Task directions. Of the lines in the data below, write out exactly those from the one holding "[00:00:03.00]" through the one holding "[1788.16-1789.06s]", both included.

Dataset content.
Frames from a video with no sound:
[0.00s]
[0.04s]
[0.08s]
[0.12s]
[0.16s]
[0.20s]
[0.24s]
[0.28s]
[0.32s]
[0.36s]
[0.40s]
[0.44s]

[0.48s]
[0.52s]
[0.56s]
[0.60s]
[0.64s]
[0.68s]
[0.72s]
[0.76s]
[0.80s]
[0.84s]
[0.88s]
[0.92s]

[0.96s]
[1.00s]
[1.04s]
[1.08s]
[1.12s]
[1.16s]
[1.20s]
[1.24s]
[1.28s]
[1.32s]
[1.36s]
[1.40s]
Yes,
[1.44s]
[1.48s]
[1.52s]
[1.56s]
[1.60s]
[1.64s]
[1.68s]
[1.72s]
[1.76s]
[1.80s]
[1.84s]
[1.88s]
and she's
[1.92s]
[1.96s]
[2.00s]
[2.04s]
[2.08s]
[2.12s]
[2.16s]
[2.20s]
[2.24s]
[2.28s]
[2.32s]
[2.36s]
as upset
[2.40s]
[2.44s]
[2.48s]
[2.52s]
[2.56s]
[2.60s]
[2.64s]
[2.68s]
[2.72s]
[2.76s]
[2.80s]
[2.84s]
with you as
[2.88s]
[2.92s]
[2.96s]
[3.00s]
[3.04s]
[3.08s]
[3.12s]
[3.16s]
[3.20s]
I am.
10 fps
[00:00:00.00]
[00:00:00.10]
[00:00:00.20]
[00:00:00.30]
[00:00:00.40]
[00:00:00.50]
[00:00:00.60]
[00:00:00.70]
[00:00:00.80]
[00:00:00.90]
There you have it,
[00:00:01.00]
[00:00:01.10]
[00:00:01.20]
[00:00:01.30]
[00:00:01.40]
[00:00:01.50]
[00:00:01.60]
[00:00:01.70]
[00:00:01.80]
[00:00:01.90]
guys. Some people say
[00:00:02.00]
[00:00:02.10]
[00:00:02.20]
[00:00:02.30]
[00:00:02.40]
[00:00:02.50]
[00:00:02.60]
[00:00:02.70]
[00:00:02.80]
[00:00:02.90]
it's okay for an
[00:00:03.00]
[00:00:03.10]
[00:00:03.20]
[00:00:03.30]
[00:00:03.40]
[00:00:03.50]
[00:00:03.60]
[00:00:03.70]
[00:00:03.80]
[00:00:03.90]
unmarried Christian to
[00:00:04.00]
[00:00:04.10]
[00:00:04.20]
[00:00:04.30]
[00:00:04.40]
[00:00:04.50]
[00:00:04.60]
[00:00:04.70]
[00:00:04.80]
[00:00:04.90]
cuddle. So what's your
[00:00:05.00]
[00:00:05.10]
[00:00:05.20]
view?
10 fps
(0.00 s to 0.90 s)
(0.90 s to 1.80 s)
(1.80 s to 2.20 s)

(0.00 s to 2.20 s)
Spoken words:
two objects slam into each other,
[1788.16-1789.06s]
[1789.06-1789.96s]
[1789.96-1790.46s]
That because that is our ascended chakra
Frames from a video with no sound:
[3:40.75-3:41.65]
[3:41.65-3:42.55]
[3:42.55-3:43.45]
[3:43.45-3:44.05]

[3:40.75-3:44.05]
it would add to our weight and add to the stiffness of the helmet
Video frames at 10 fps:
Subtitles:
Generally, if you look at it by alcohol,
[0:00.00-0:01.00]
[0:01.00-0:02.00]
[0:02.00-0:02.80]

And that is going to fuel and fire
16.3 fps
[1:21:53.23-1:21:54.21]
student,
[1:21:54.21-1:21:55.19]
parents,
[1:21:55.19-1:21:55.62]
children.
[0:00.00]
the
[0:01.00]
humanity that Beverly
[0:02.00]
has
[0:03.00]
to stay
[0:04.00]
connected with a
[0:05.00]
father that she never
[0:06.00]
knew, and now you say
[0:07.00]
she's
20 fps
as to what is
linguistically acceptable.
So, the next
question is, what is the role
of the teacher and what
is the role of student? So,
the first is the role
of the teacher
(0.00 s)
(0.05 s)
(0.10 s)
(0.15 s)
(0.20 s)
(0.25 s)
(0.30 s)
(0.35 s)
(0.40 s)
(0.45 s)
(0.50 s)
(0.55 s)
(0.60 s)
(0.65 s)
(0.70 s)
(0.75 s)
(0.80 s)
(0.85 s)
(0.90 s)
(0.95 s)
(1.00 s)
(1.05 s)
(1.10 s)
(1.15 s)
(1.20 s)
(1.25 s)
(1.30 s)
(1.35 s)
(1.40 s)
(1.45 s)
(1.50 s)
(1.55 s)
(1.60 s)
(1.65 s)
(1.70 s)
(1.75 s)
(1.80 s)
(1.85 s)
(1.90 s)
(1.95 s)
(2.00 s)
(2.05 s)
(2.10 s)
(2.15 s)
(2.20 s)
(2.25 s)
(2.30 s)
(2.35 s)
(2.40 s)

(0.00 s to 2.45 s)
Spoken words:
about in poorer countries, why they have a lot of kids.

Finished task.
[00:00:03.00]
[00:00:03.10]
[00:00:03.20]
[00:00:03.30]
[00:00:03.40]
[00:00:03.50]
[00:00:03.60]
[00:00:03.70]
[00:00:03.80]
[00:00:03.90]
unmarried Christian to
[00:00:04.00]
[00:00:04.10]
[00:00:04.20]
[00:00:04.30]
[00:00:04.40]
[00:00:04.50]
[00:00:04.60]
[00:00:04.70]
[00:00:04.80]
[00:00:04.90]
cuddle. So what's your
[00:00:05.00]
[00:00:05.10]
[00:00:05.20]
view?
10 fps
(0.00 s to 0.90 s)
(0.90 s to 1.80 s)
(1.80 s to 2.20 s)

(0.00 s to 2.20 s)
Spoken words:
two objects slam into each other,
[1788.16-1789.06s]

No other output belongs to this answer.